Advancing protein evolution with inverse folding models integrating structural and evolutionary constraints. Credit: IGDB
Chinese scientists have developed a novel AI-guided protein engineering strategy that enables faster, cost-effective, and highly accurate protein design.
A group of scientists in China, led by Professor Caixia Gao from the Institute of Genetics and Developmental Biology (IGDB) at the Chinese Academy of Sciences, has introduced an innovative method that may significantly advance protein engineering. This new technique, known as AI-informed Constraints for protein Engineering (AiCE), accelerates the evolution of proteins by combining structural and evolutionary insights within a standard inverse folding model. Remarkably, it does so without requiring the development or training of dedicated artificial intelligence (AI) systems.
The research, published in Cell on July 7, takes aim at several long-standing limitations in conventional protein engineering practices.
Ideally, protein engineering would achieve high-performance results with minimal complexity. However, most current methods struggle with high costs, low efficiency, and limited scalability. Even though AI-based approaches offer improvements, they typically demand significant computational resources. This has created a need for solutions that are both powerful and practical, allowing for more widespread use without sacrificing accuracy.
Introducing AiCEsingle: Precision Through Structural Constraints
In this study, the researchers first developed AiCEsingle, a module designed to predict high-fitness (HF) single amino acid substitutions.

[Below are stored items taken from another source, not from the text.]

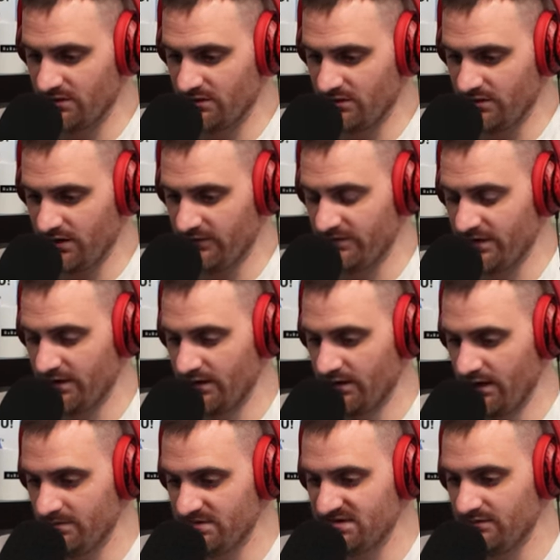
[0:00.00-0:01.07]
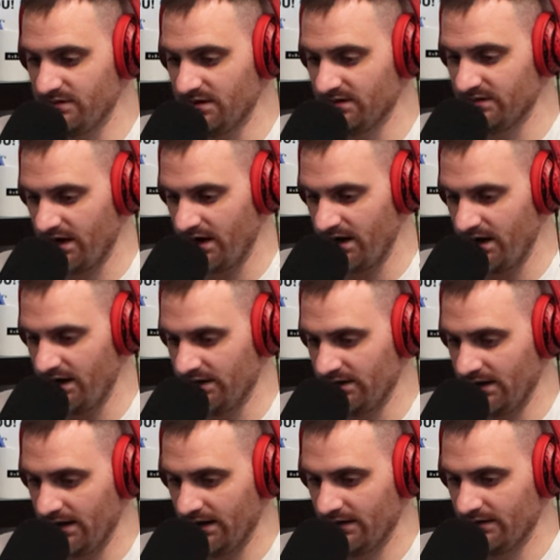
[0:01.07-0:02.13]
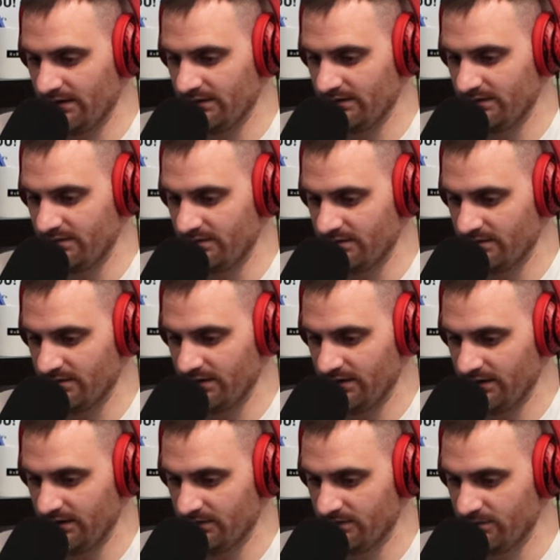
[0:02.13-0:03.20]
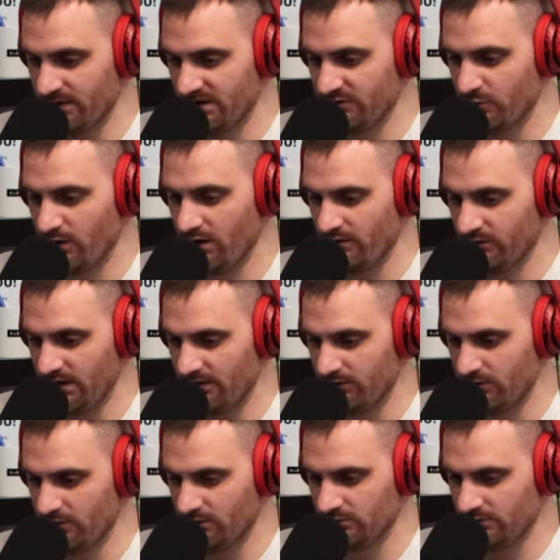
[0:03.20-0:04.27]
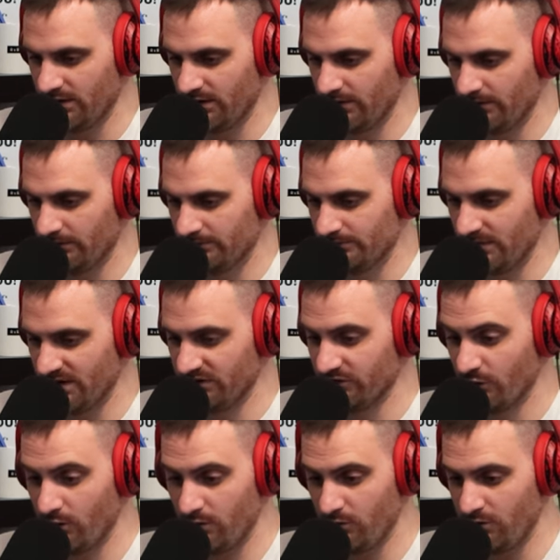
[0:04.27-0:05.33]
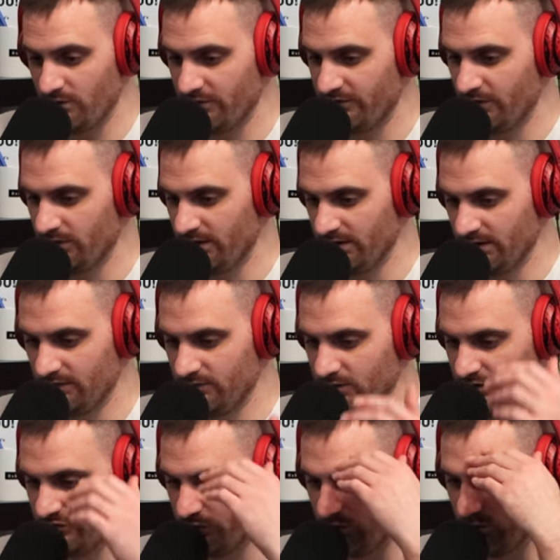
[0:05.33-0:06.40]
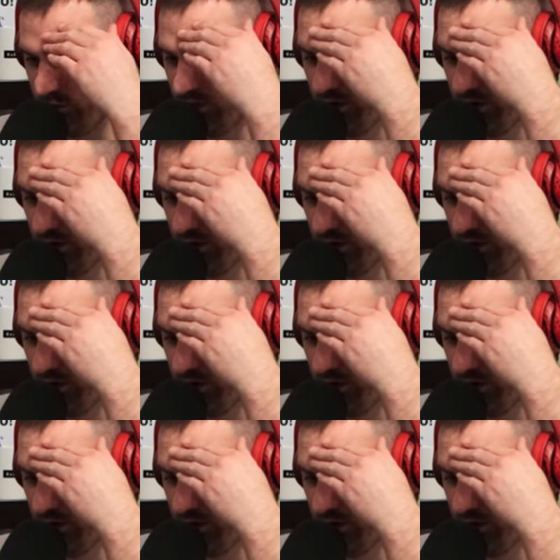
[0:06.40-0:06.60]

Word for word: if the MCV is high and the B12 level um, is normal, the folate level is normal,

It enhances prediction accuracy by extensively sampling inverse folding models—AI models that generate compatible amino acid sequences based on protein 3D structures—while incorporating structural constraints.
AiCE as an AI-informed approach for protein engineering. Credit: IGDB
Benchmarking against 60 deep mutational scanning (DMS) datasets demonstrated that AiCEsingle outperforms other AI-based methods by 36–90%. Its effectiveness for complex proteins and protein–nucleic acid complexes was also validated. Notably, incorporating structural constraints alone yielded a 37% improvement in accuracy.
To address the challenge of negative epistatic interactions in combinatorial mutations, the researchers developed the AiCEmulti module, which integrates evolutionary coupling constraints. This allows for accurate prediction of multiple high-fitness mutations at minimal computational cost, expanding the tool’s versatility and practical utility.
Using the AiCE framework, the researchers successfully evolved eight proteins with diverse structures and functions, including deaminases, nuclear localization sequences, nucleases, and reverse transcriptases. These engineered proteins have enabled the creation of several next-generation base editors for applications in precision medicine and molecular breeding. These include: enABE8e, a cytosine base editor with a ~50% narrower editing window; enSdd6-CBE, an adenine base editor with 1.3× higher fidelity; and enDdd1-DdCBE, a mitochondrial base editor showing a 13× increase in activity.
AiCE represents a simple, efficient, and broadly applicable strategy for protein engineering. By unlocking the potential of existing AI models, it offers a promising new direction for the field and enhances the interpretability of AI-driven protein redesign.
Reference: “Advancing protein evolution with inverse folding models integrating structural and evolutionary constraints” by Hongyuan Fei, Yunjia Li, Yijing Liu, Jingjing Wei, Aojie Chen and Caixia Gao, 7 July 2025, Cell.